Task prompt —
Give back the lines below exactly, but do not include any pictures.

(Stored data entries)

----------------

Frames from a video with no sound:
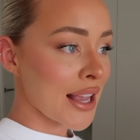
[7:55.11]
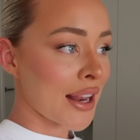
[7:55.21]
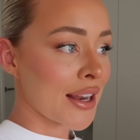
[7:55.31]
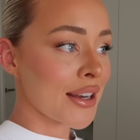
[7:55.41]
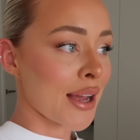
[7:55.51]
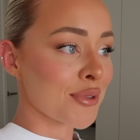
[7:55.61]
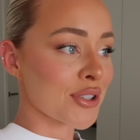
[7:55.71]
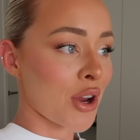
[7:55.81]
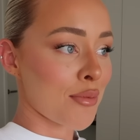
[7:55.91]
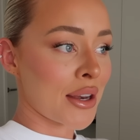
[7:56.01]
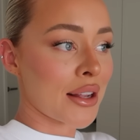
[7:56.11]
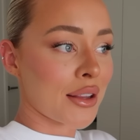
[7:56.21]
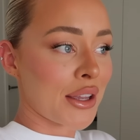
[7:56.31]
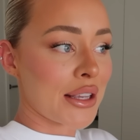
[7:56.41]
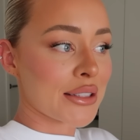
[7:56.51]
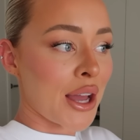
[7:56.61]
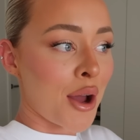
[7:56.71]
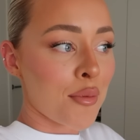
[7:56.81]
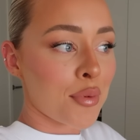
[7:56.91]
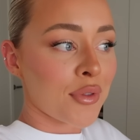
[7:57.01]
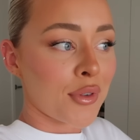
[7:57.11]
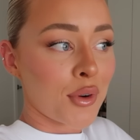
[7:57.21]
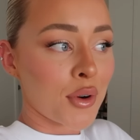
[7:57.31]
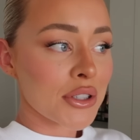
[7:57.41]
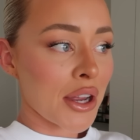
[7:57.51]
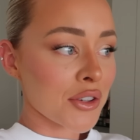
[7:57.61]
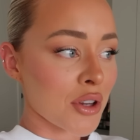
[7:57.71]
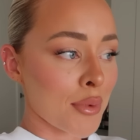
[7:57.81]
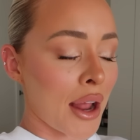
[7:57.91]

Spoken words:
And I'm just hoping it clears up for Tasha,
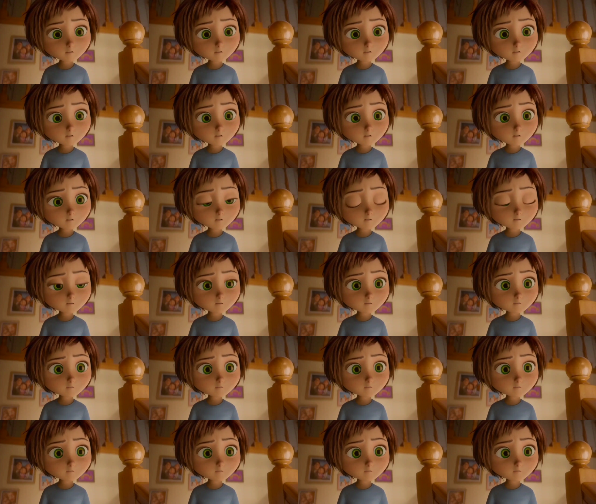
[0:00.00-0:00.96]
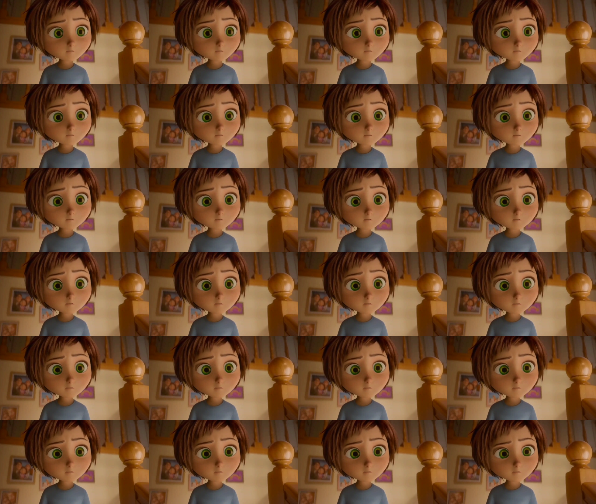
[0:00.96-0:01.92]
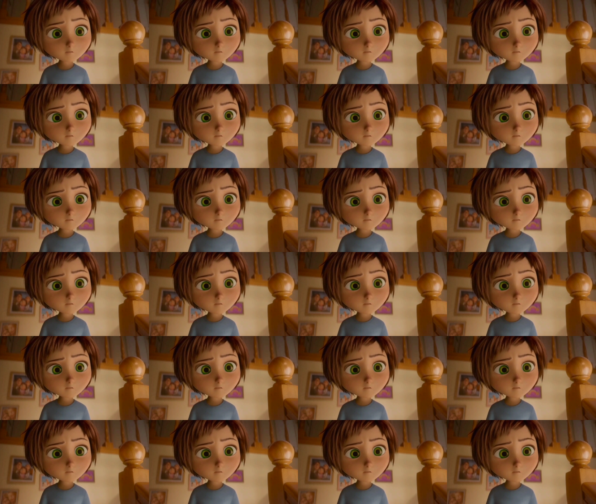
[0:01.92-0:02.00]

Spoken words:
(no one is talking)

----------------

Exercise result —
Frames from a video with no sound:
[7:55.11]
[7:55.21]
[7:55.31]
[7:55.41]
[7:55.51]
[7:55.61]
[7:55.71]
[7:55.81]
[7:55.91]
[7:56.01]
[7:56.11]
[7:56.21]
[7:56.31]
[7:56.41]
[7:56.51]
[7:56.61]
[7:56.71]
[7:56.81]
[7:56.91]
[7:57.01]
[7:57.11]
[7:57.21]
[7:57.31]
[7:57.41]
[7:57.51]
[7:57.61]
[7:57.71]
[7:57.81]
[7:57.91]

Spoken words:
And I'm just hoping it clears up for Tasha,
[0:00.00-0:00.96]
[0:00.96-0:01.92]
[0:01.92-0:02.00]

Spoken words:
(no one is talking)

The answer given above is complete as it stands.